<<<<

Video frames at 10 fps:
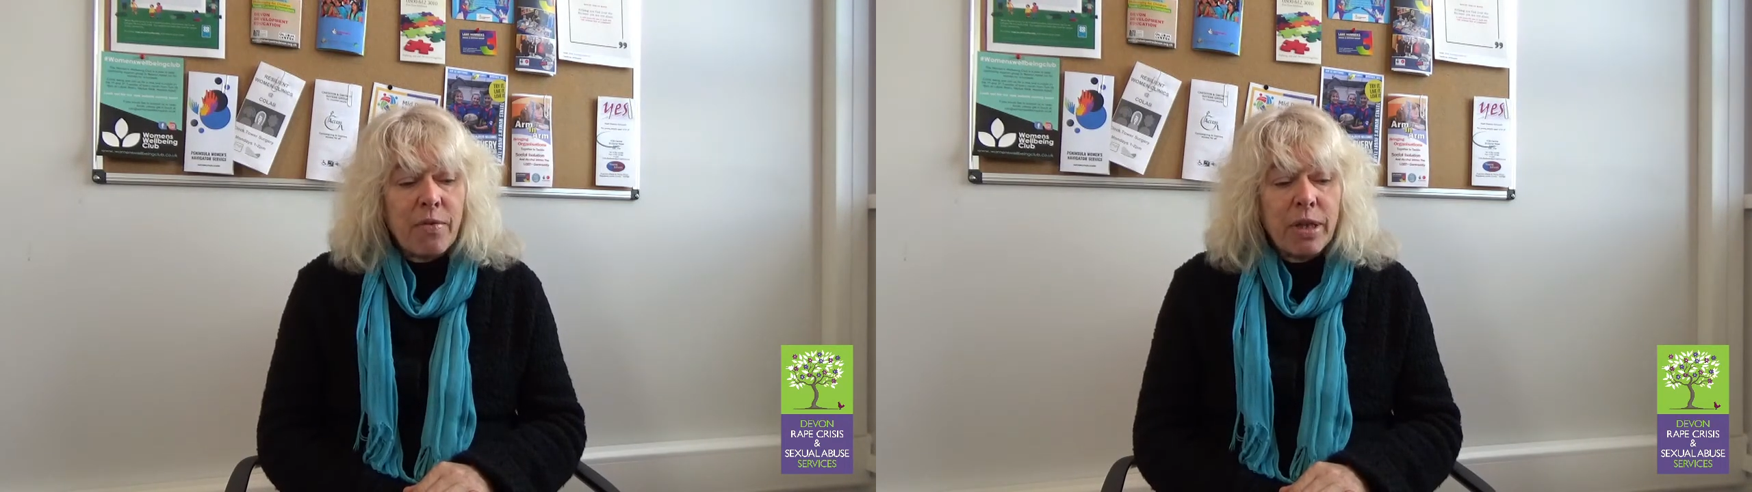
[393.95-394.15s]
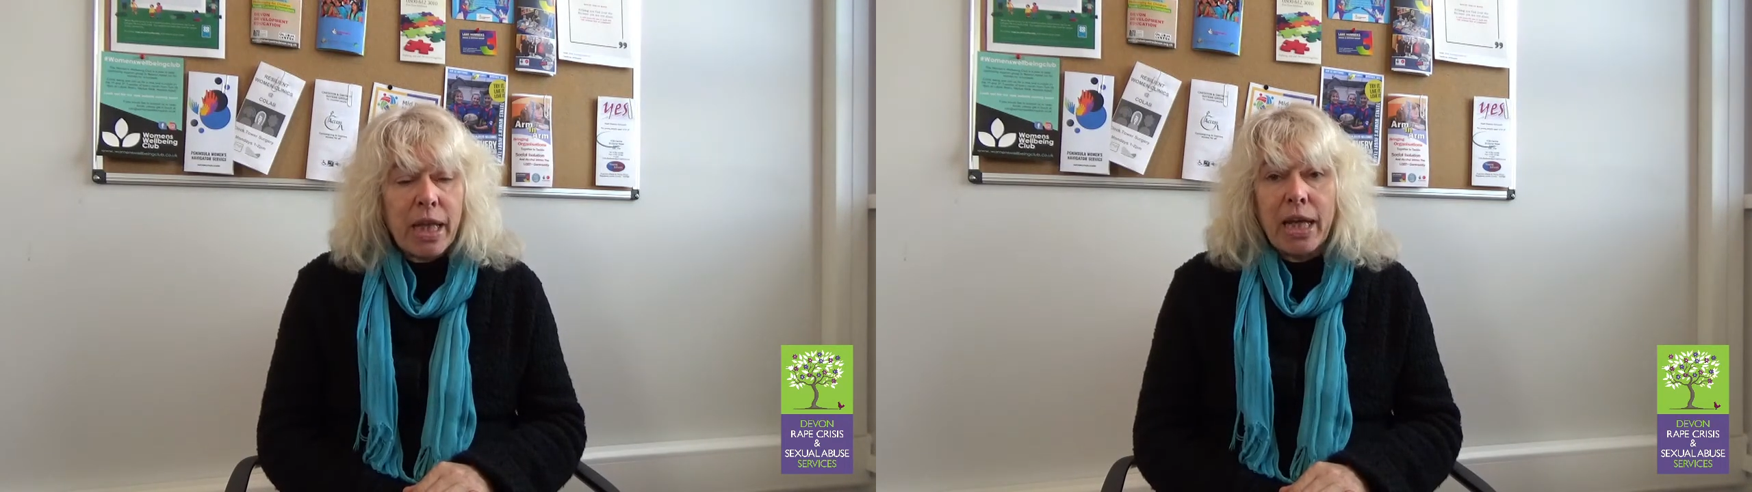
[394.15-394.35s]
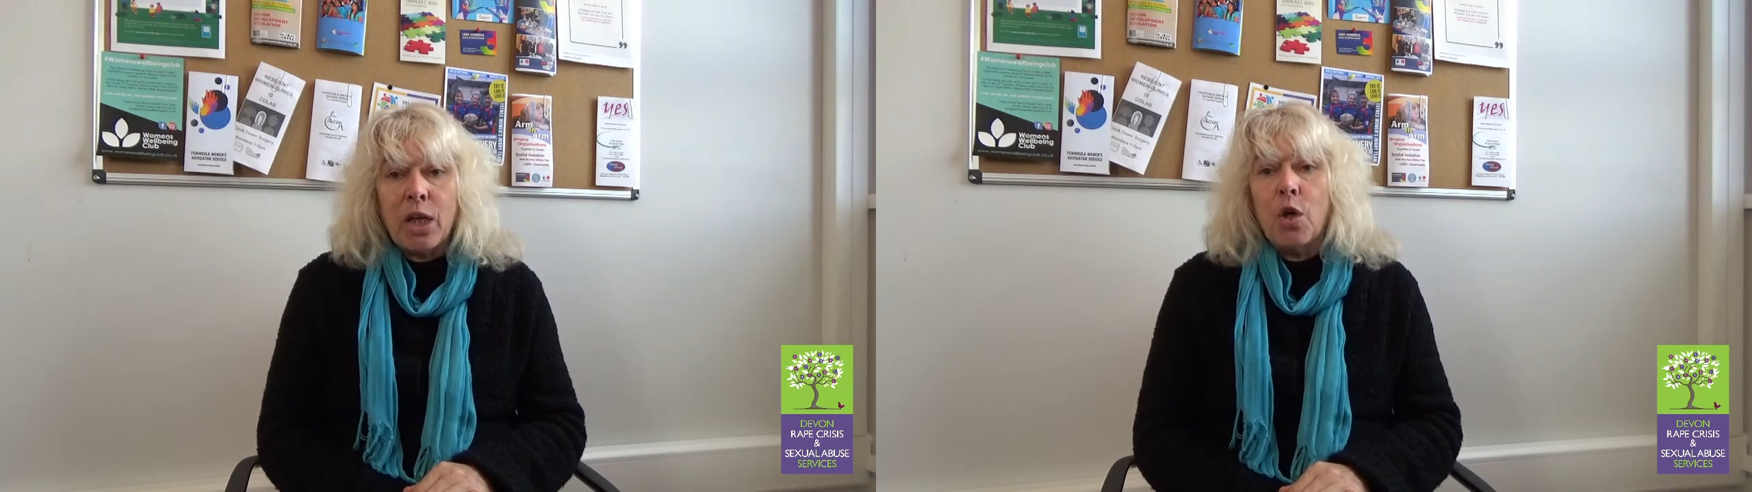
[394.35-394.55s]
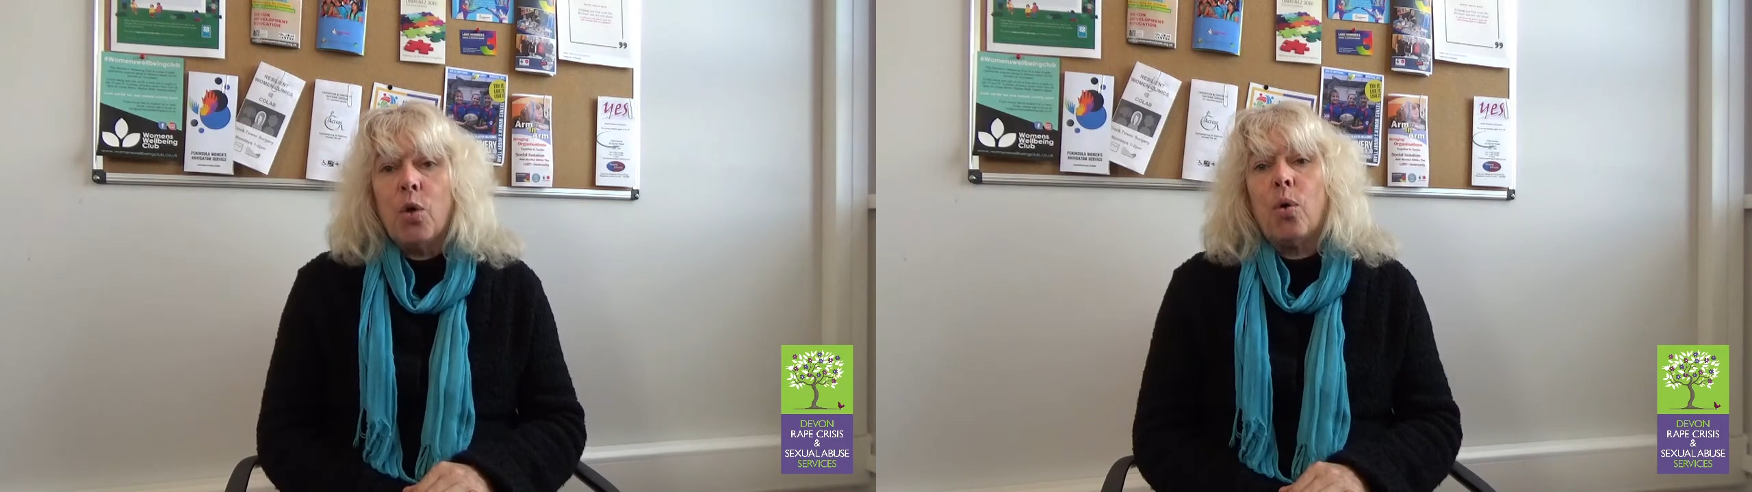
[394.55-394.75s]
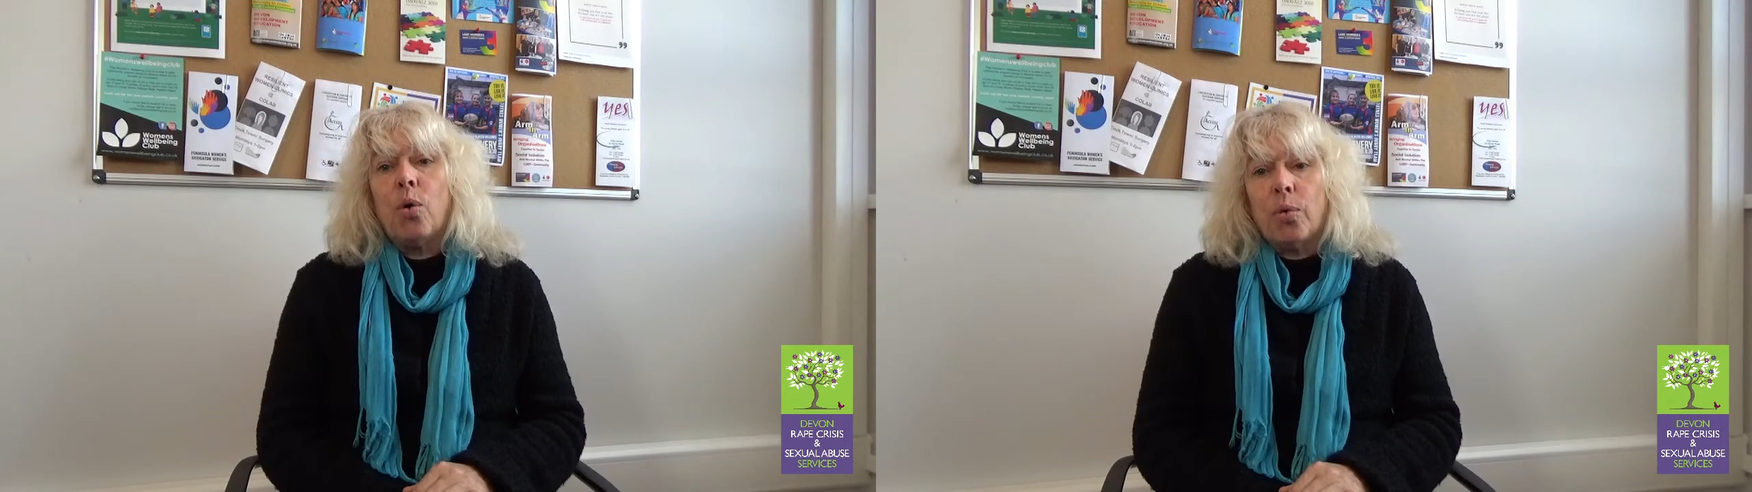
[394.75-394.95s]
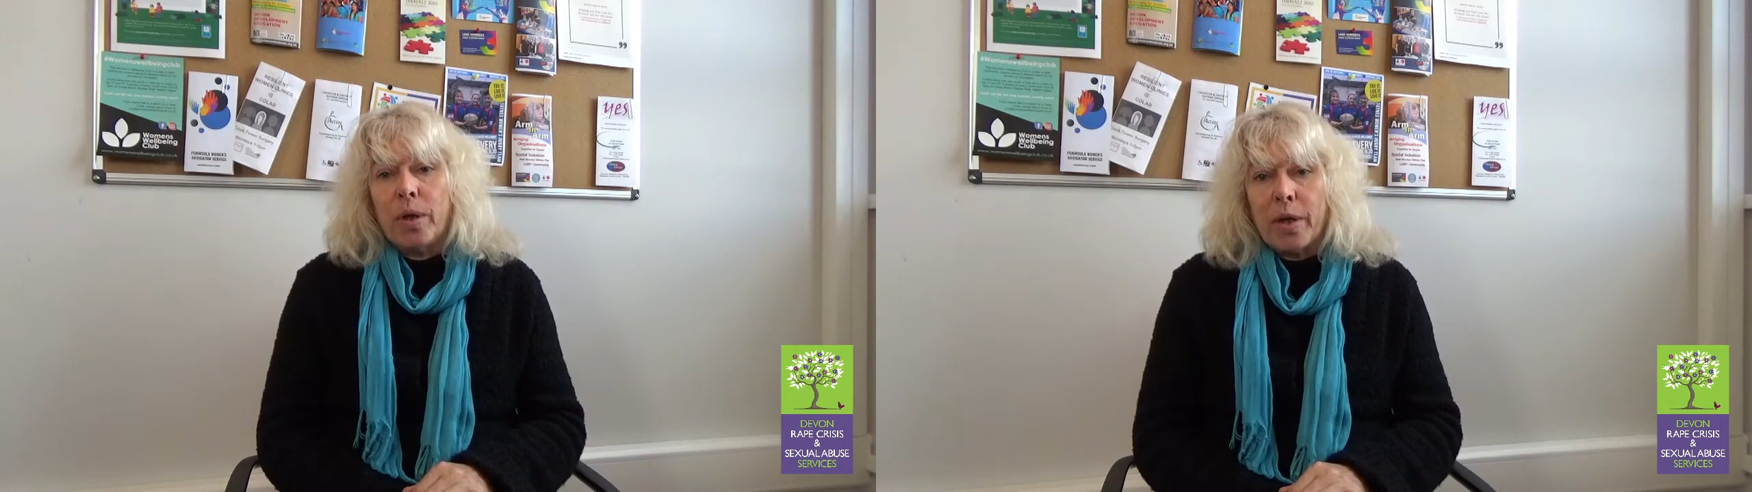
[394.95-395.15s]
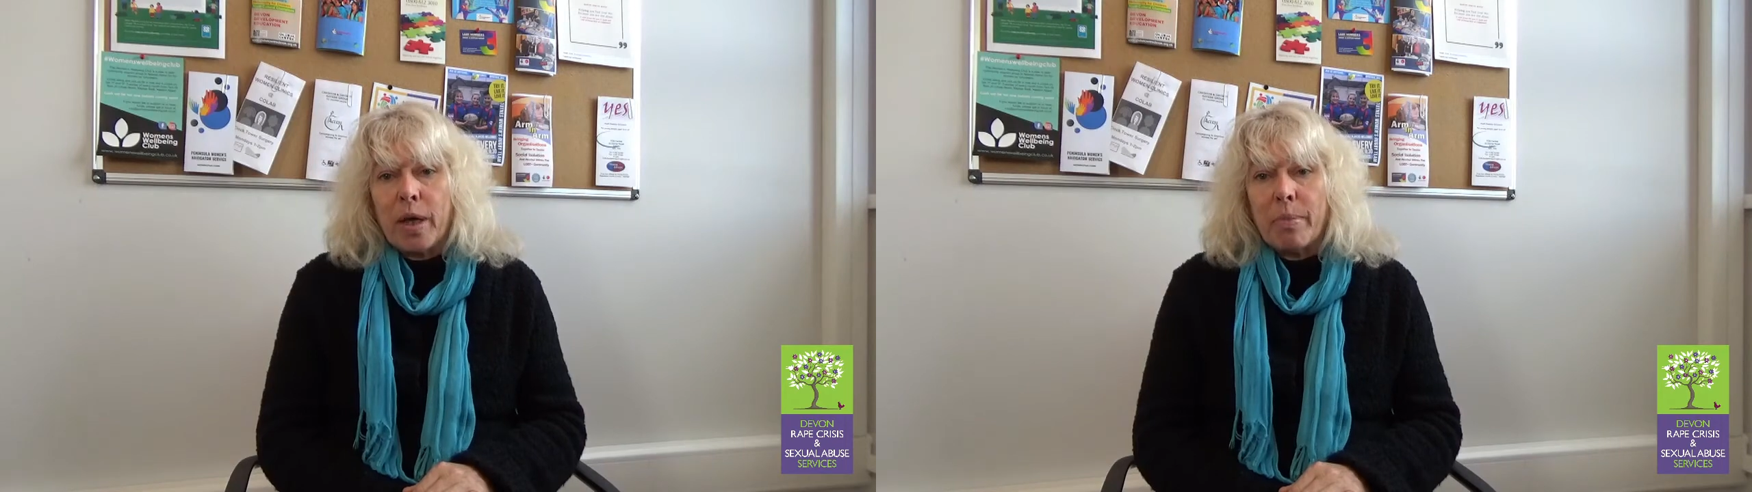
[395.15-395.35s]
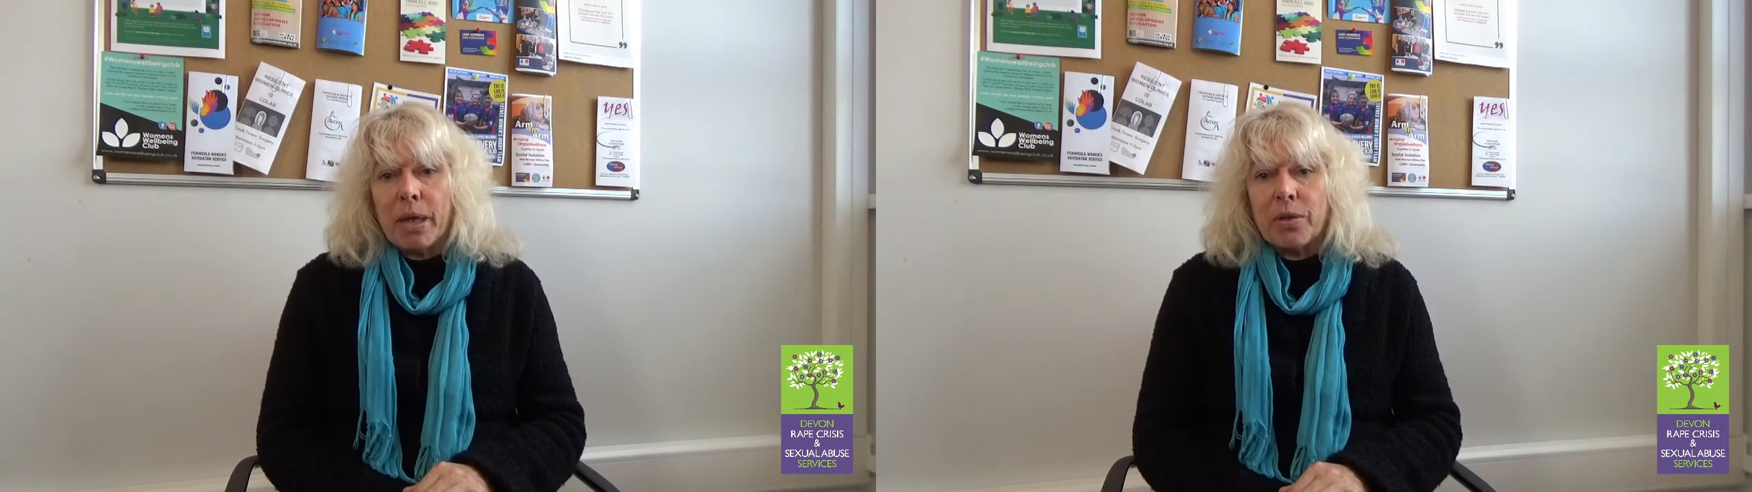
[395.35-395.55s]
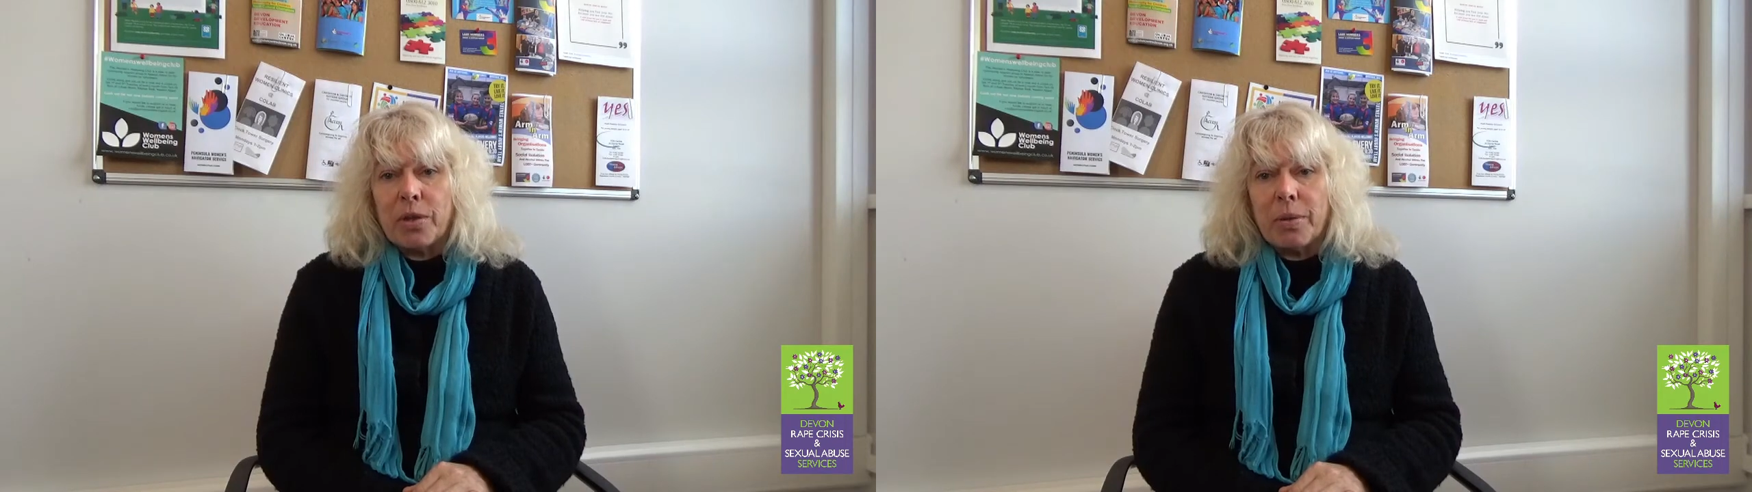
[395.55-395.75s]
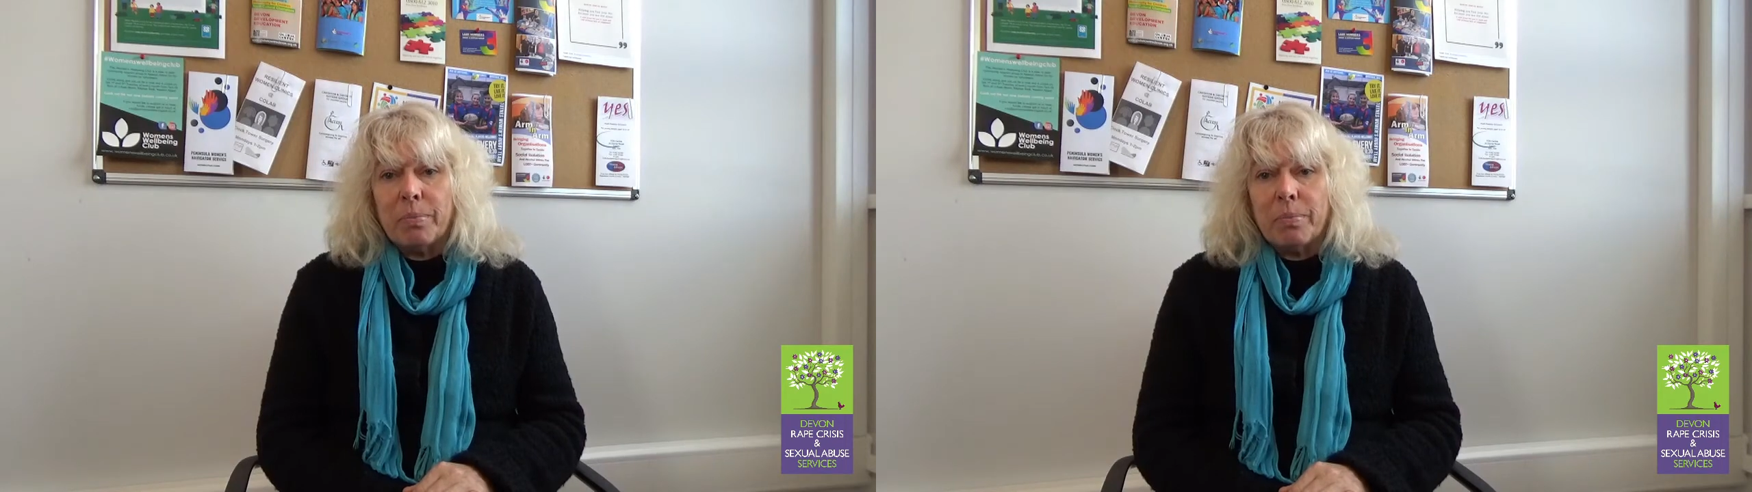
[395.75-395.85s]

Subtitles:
and then, or they'll get back to you.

>>>>

WHAT IS REQUIRED:
In the listing, find the line with "[394.55-394.75s]" and retype exactly from there through the last line, both included, leaving the pictures out.

YOUR SOLUTION:
[394.55-394.75s]
[394.75-394.95s]
[394.95-395.15s]
[395.15-395.35s]
[395.35-395.55s]
[395.55-395.75s]
[395.75-395.85s]

Subtitles:
and then, or they'll get back to you.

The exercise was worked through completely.